Au Venezuela, la crise jette des milliers de famille sur la route de l'exil en direction de la Colombie. A la frontière, Benjamin Illy grand reporter à France Info, a passé quelques jours sur place pour raconter les tranches de vie de ces populations acculées à émigrer et rackettées par les passeurs et les policiers.

Passer le pont et la frontière, du Venezuela à la Colombie
Passer le pont et la frontière, du Venezuela à la Colombie © Radio France / benjamin illy

Le Venezuela a ouvertement basculé dans la crise depuis la mort d'Hugo Chavez il y a 5 ans.  La succession incarnée par Nicolas Maduro n'a pas tenu face aux élections législatives. La table de l'unité démocratique, le front anti-Chavez enlève les 3/5ème de l'Assemblée et de fait l'opposition devient majoritaire au Parlement.  Le président ne démissionne pas. La crise politique devient économique : baisse des revenus pétroliers, hyperinflation, pénuries alimentaires et insuffisances de médicaments. Et Nicolas Maduro répond aux manifestations de l'opposition par une surenchère autoritaire.

Au début de l'année 2016, le prix du baril est descendu à son plus bas niveau depuis près de 12 ans. Mais la chute a commencé bien avant. Depuis le mois de juin 2014, la baisse est quasi-continue. Pour le Venezuela, très dépendant du pétrole, la situation est intenable : l'or noir représente près de 96% de ses exportations et les deux tiers de ses recettes.

En juillet 2016, des centaines de Vénézuéliennes ont passé la frontière fermée pour faire leurs courses. Elles se ravitaillent dans les supermarchés colombiens, dans la ville de Cucuta. Des milliers de Vénézuéliens les imitent ensuite les jours suivants.
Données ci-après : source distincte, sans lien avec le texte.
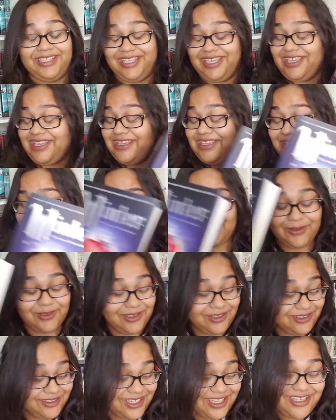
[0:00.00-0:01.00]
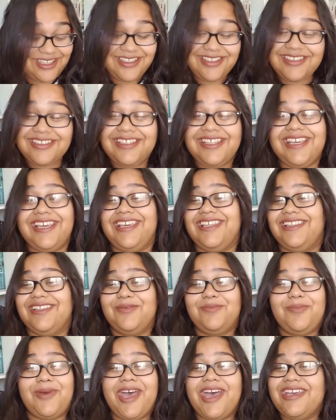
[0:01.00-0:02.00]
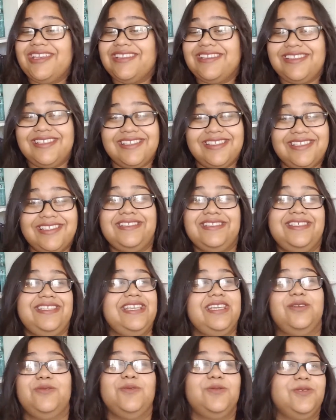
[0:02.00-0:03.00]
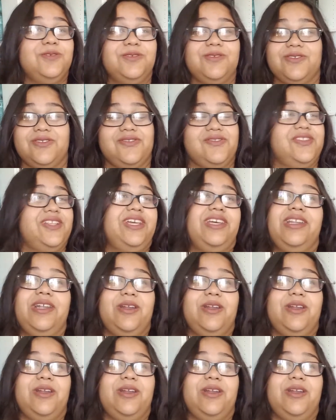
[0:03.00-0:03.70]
These were easily the best sequels that I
Devant l'état d'urgence économique, Caracas manifeste comme jamais. Il y a deux ans, plus d'un million de personnes dans les rues, du jamais vu au Venezuela.      

Aujourd'hui, les Vénézuéliens quittent le pays. Des colonnes de piétons sur la route, car la frontière est impossible à franchir en voiture. Ces 18 derniers mois, on estime à un million cinq cent mille le nombre de personnes qui se sont réfugiés en Colombie, une Colombie confrontée à la plus importante vague migratoire de son histoire. Et des Vénézuéliens qui arrivent en mauvaise santé et ruiné à la frontière, le peu d'économies a été racketté sur la route par des check-points tenus par les organisations criminelles et des policiers corrompus.

Les deux pays sont séparés par une frontière longue de 2.219 km, sur laquelle il y a beaucoup de contrebande de drogues, marchandises et carburants. Au Printemps 2018, Juan Manuel Santos, l'ex-chef de l'Etat colombien, a accusé de cet exode le gouvernement de son homologue vénézuélien Nicolas Maduro, dont il n'a pas reconnu la réélection, et lui a demandé d'ouvrir un corridor humanitaire permettant de venir en aide aux habitants du pays voisin qui "souffrent de la pénurie et de la faim"

En attendant la confusion règne et le chaos s'installe. Des camps de réfugiés s'improvisent le long des routes colombiennes et dans les villes  C'est ici que Benjamin Illy, grand reporter à France Info et Fabien Gosset du DPR Radio France ont concentré leurs tournages audio et vidéo. On les trouve aussi avec les policiers colombiens à la frontière et sur la longue route empruntée par les migrants vénézuéliens, le pont Simon Bolivar, des témoignages et des images saisissantes.

Profession Reporter, Benjamin Illy de retour à Paris raconte ce qu'il a gardé de ces journées de reportage. La détresse, dit-il.